Bugel, who built his own house in Vermont (“I installed a photovoltaic system and the house uses no commercial electrical power,” he says), teaches conceptual physics to ninth-graders and standard physics to 12th-graders at Stratton Mountain, emulating the Leon Lederman model of beginning the high school science cycle with physics. He was recently cited for his outstanding classroom efforts by the Network of Educators in Science and Technology in Boston, which grew from a summer workshop at MIT for middle school and high school teachers (“It used to be New England Science Teachers, but we outgrew New England, and we wanted to add technology and keep NEST as the acronym,” he chuckled). He enlivens his senior class with modern physics topics—relativity, quantum mechanics, cosmic ray measurements—adapted from his Fermilab work.

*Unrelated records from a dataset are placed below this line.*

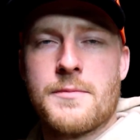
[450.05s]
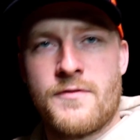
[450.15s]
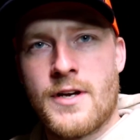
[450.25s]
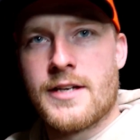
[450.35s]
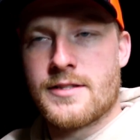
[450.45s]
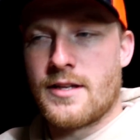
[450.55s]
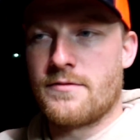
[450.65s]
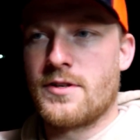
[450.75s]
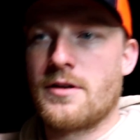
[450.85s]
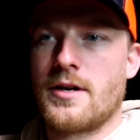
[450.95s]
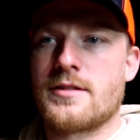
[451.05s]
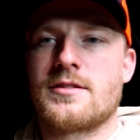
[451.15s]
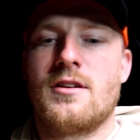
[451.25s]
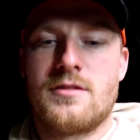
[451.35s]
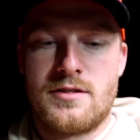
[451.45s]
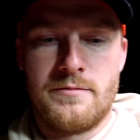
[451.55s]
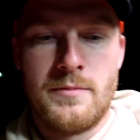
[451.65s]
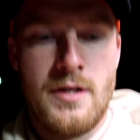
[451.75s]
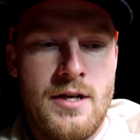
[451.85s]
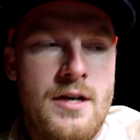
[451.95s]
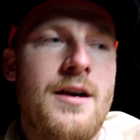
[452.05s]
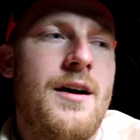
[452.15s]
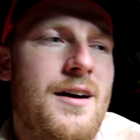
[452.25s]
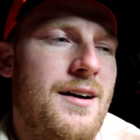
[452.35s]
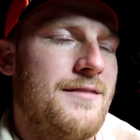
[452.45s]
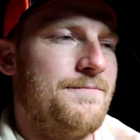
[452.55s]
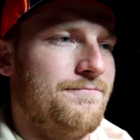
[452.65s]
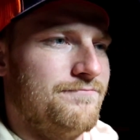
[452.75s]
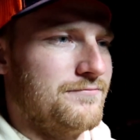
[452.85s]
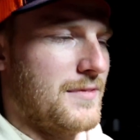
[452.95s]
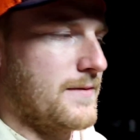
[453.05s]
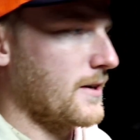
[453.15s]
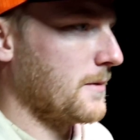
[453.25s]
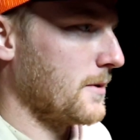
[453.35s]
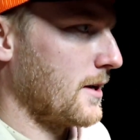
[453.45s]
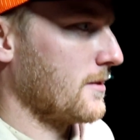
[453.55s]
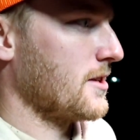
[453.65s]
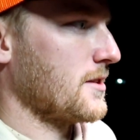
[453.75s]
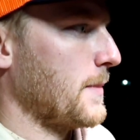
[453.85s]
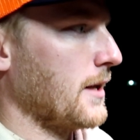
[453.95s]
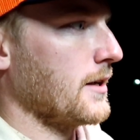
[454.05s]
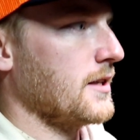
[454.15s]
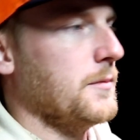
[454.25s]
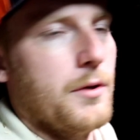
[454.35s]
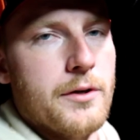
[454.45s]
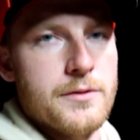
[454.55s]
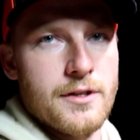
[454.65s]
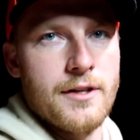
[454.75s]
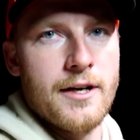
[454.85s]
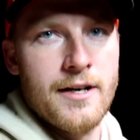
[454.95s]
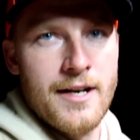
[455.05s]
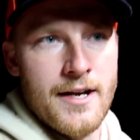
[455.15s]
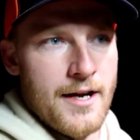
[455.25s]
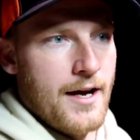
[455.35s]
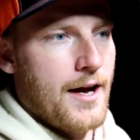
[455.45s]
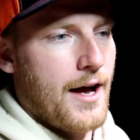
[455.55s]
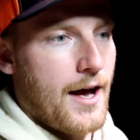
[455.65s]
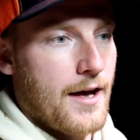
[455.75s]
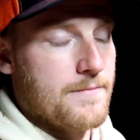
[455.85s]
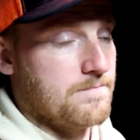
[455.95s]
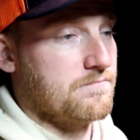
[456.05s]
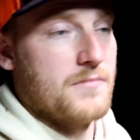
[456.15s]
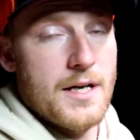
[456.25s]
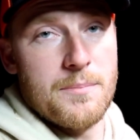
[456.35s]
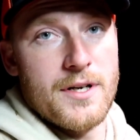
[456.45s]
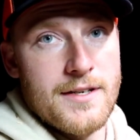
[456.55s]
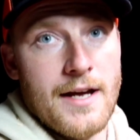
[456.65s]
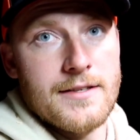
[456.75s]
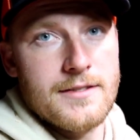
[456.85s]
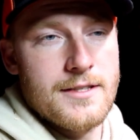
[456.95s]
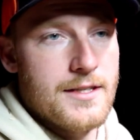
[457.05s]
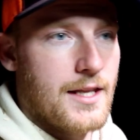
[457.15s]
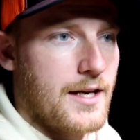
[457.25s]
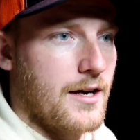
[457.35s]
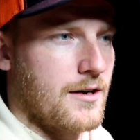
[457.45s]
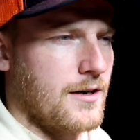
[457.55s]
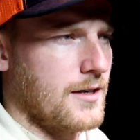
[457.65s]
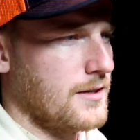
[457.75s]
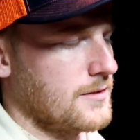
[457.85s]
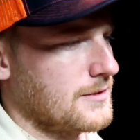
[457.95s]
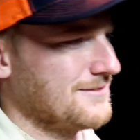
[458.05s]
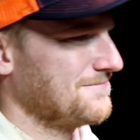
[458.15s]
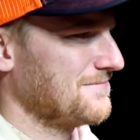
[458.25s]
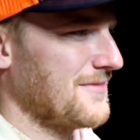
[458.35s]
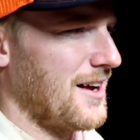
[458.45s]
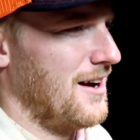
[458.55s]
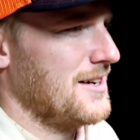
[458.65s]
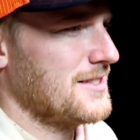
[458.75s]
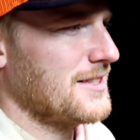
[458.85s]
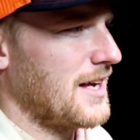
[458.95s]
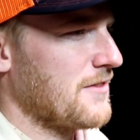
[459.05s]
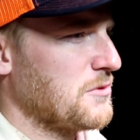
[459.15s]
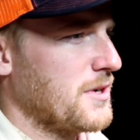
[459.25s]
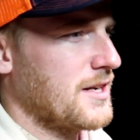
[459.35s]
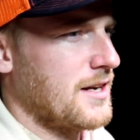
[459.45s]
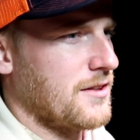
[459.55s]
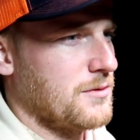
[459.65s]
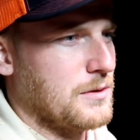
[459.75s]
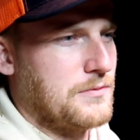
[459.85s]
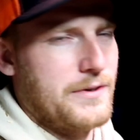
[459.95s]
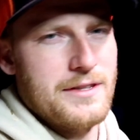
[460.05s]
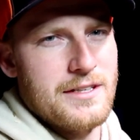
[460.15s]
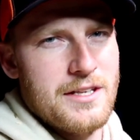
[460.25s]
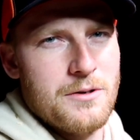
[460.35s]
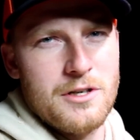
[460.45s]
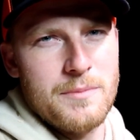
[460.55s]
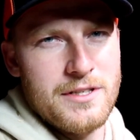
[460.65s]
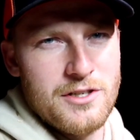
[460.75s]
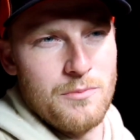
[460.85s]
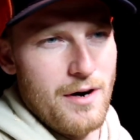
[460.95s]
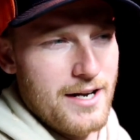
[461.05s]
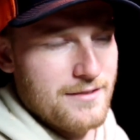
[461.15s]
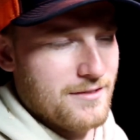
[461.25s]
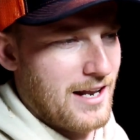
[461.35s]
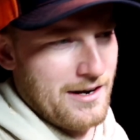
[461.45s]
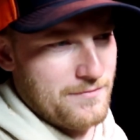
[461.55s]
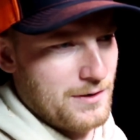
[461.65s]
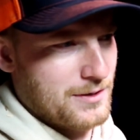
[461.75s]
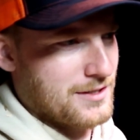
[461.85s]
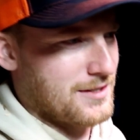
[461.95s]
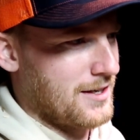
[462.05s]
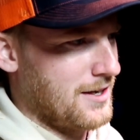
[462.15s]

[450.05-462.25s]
If you guys saw that video, I installed some I forget what they were, just some LED blues on there. They're pretty nice. They are, honestly, everybody kind of threw a fit that they were going to be too bright and out of focus.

The lab connection began in the fall of 1993, when Bugel applied to a Department of Energy program called TRAC, a summer research program for high school teachers at national laboratories (TRAC is still running at Fermilab, though no longer as a DOE-wide program). Bugel’s application caught the eye of Janet Conrad at Fermilab’s NuTeV experiment, and she arranged an eight-week position at NuTeV for the summer of 1994. Bugel built the experiment trigger with a Columbia University grad student, then worked on a cosmic ray data analysis project that turned into a publication on using the NuTeV calorimeter to characterize high-energy cosmic ray muons.

Bugel enjoyed the summer experience so much, he wanted to spend a sabbatical year at Fermilab. He’d been at Stratton Mountain for almost 20 years at the time, and thought he was due for some time off. The school supported him, and so did the lab. Kevin McFarland, a postdoc Bugel had met at NuTeV, suggested to the lab’s Directorate that a year-long fellowship for high school teachers was a worthwhile idea. The Directorate agreed, and Bugel returned a year later on the first Fermilab Teacher Fellowship. (Another high school teacher, Robert Sparks of Bradenton, Florida is currently spending a year working on the Sloan Digital Sky Survey.)

“As an educational institution, Fermilab is the most wonderful educational environment I’ve ever experienced, including universities,” Bugel said. “I suppose if you wanted to come here and NOT learn anything, you probably could, but you’d have to work at it.”

Still, there might come a summer when he’s drawn to a place other than the lab.

“Somebody in the Canary Islands saw my Web page with the D-Type as my dream car,” Bugel said. “He emailed me that he owned one, and if I ever got to the Canary Islands I should look him up and we could take it for a drive. That’s almost enough to make me want to buy a ticket to the Canary Islands.”